Mi frase era impertinente. Corydon aparentó no comprenderla; insistí.

—Ante todo — respondió — , la obra de Whitman sigue siendo igualmente admirable, sea la que fuere la interpretación que a cada cual se le antoje dar a sus costumbres...

—Confiese usted, sin embargo, que su admiración por Whitman ha disminuido algo desde que Bazalgette ha demostrado que no tenía aquellas costumbres que a usted le complacía asignarle.

—Su amigo Bazalgette no ha demostrado absolutamente nada; todo su razonamiento cabe en un silogismo que se puede también redargüir:

La homosexualidad, afirma él en principio, es una inclinación contra natura.

Es así que Whitman gozaba de una perfecta salud; era, hablando con precisión, el representante más genuino que haya podido ofrecernos la literatura del hombre normal...

—Luego Whitman no era pederasta: esto me parece perentorio.

—Pero ahí está la obra, en la que ya puede monsieur Bazalgette traducir por «afecto» o por «amistad» la palabra love, y sweet, «por puro» en cuanto se dirige al «camarada»... No por eso dejarán de ser todos los pasajes apasionados, sensuales, tiernos o vibrantes del volumen del mismo orden: de ese orden que llama usted «contra natura».

—De lo que yo llamo «orden» en absoluto... Pero veamos su silogismo...

—Este es:

Whitman puede ser considerado como el tipo del hombre normal.

Es así que Whitman era pederasta.

—Luego la pederastia es una inclinación normal. ¡Bravo! Queda únicamente por probar que Whitman era pederasta. Petición de principio por petición de principio, prefiero el silogismo de Bazalgette; va menos en contra del sentido común.

—Lo importante es no ir en contra de la verdad. Preparo un artículo sobre Whitman, una respuesta a la argumentación de Bazalgette.

—Esas cuestiones de las costumbres, ¿le preocupan mucho?

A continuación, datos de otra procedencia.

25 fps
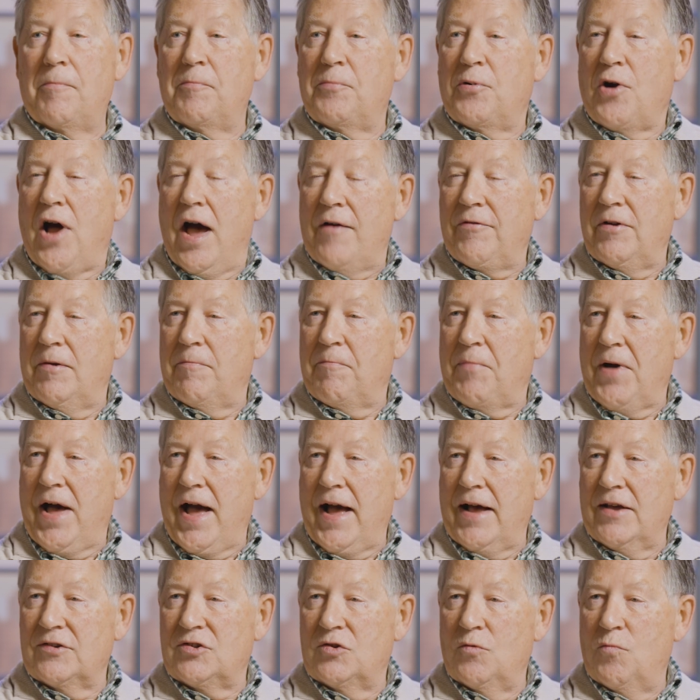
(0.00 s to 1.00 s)
private
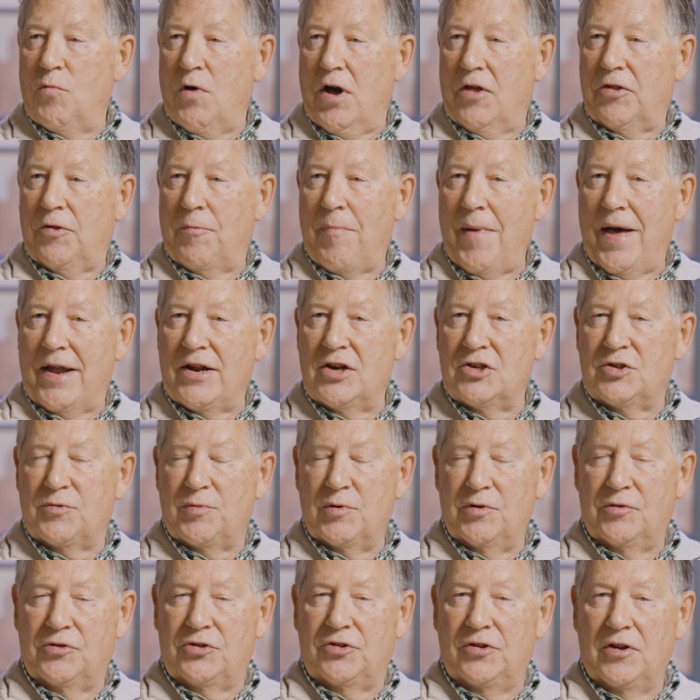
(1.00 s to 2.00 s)
banks and wealth
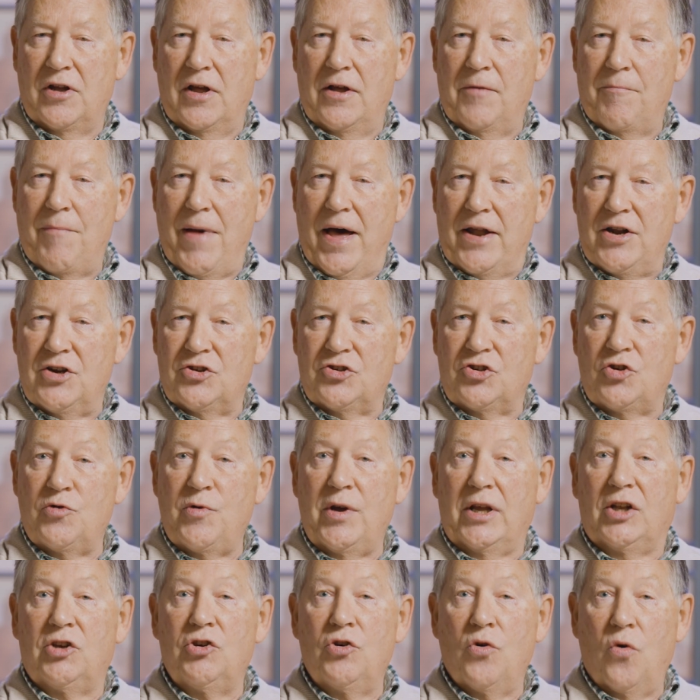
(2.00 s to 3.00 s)
managers
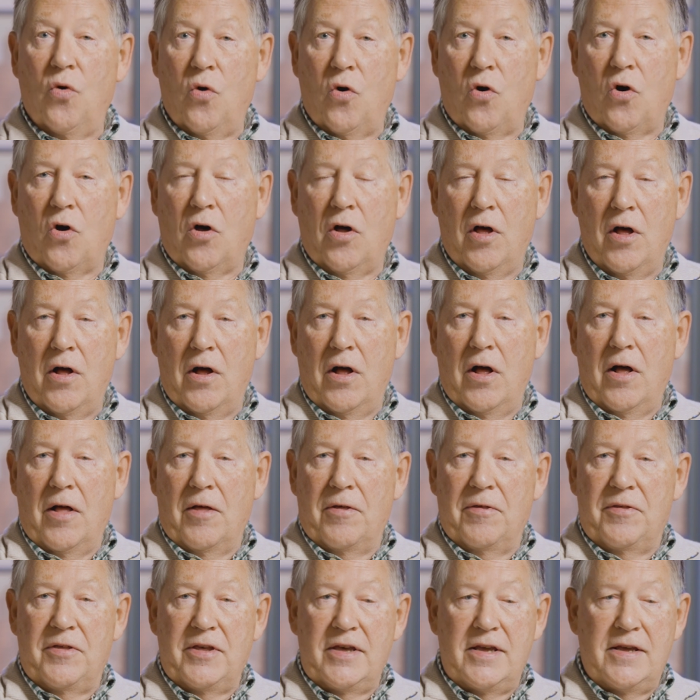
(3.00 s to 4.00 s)
who ignore
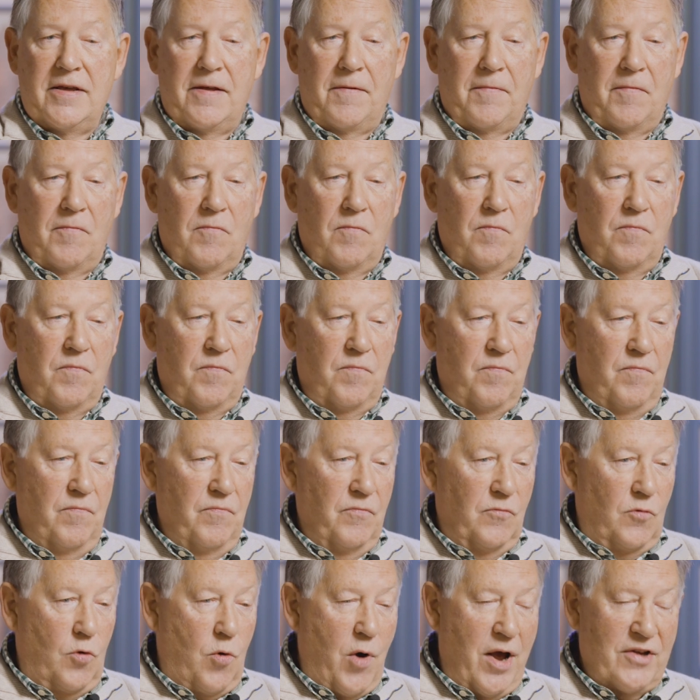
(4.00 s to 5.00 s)
the
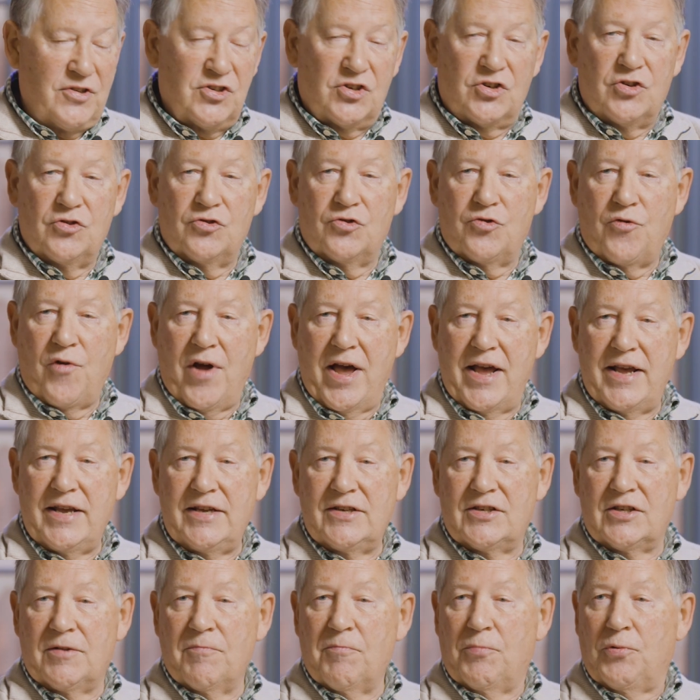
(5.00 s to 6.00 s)
questions
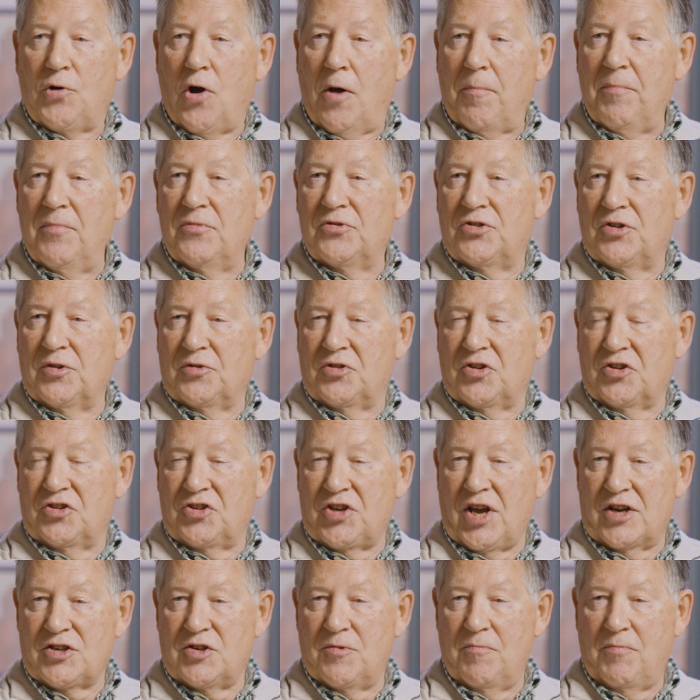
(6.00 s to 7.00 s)
raised and problems of
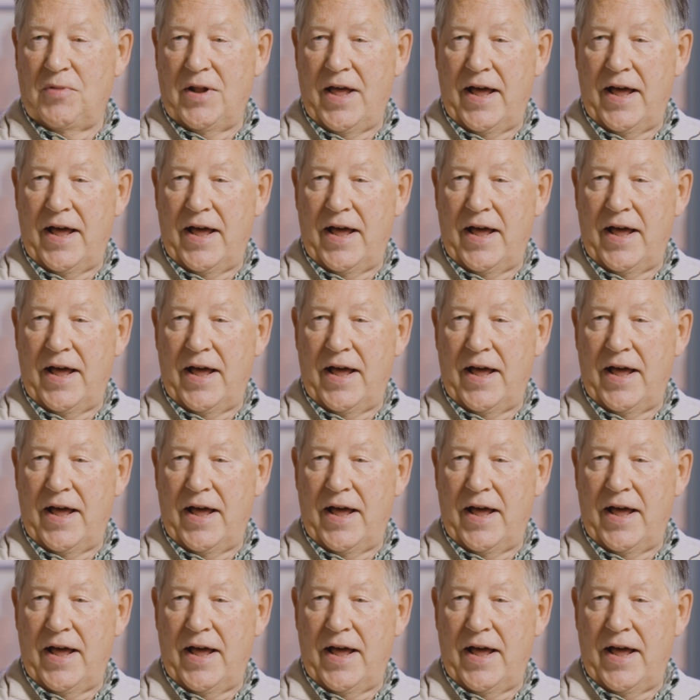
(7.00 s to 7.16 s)
succession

—No poco, lo confieso; preparo igualmente un trabajo bastante importante sobre ese tema.

—¡No le bastan a usted entonces los trabajos de Moll, Kraft-Ebbing, Raffalovich, etc.!

—No han logrado satisfacerme; quisiera hablar de eso de otra manera.

—He pensado siempre que lo mejor era hablar lo menos posible de esas cosas, que a veces sólo existen porque algún torpe las divulga. Además de que son inelegantes de decir, habrá siempre unos cuantos picaros que tomarán ejemplo precisamente en lo que se pretendía censurar.

—Yo no pretendo censurar.

—Corren rumores de que usted aparenta ser tolerante.

—No me comprende usted en absoluto. Veo que es necesario que le diga el título de mi obra.

—Venga.

—Es una Defensa de la pederastia la que escribo.

—Y por qué no un Elogio, ¿ya que lo toma usted así?

—Ese título violentaría mi pensamiento; temo ya inclusive que algunos vean en la palabra Defensa una especie de provocación.

—¿Y se atreverá usted a publicar eso?

—No, no me atreveré — replicó, en tono más grave.

—Decididamente, son ustedes todos lo mismo — repuse, después de una breve pausa — fanfarronean ustedes en la intimidad y entre sus afines; pero al aire libre y delante de público, su valor se desvanece. Comprenden ustedes perfectamente, en el fondo, la legitimidad de la reprobación que les abruma; protestan elocuentemente en voz baja, pero en voz alta flaquean ustedes.

—Verdad es que la causa carece de mártires.

—No emplea usted palabras ampulosas2.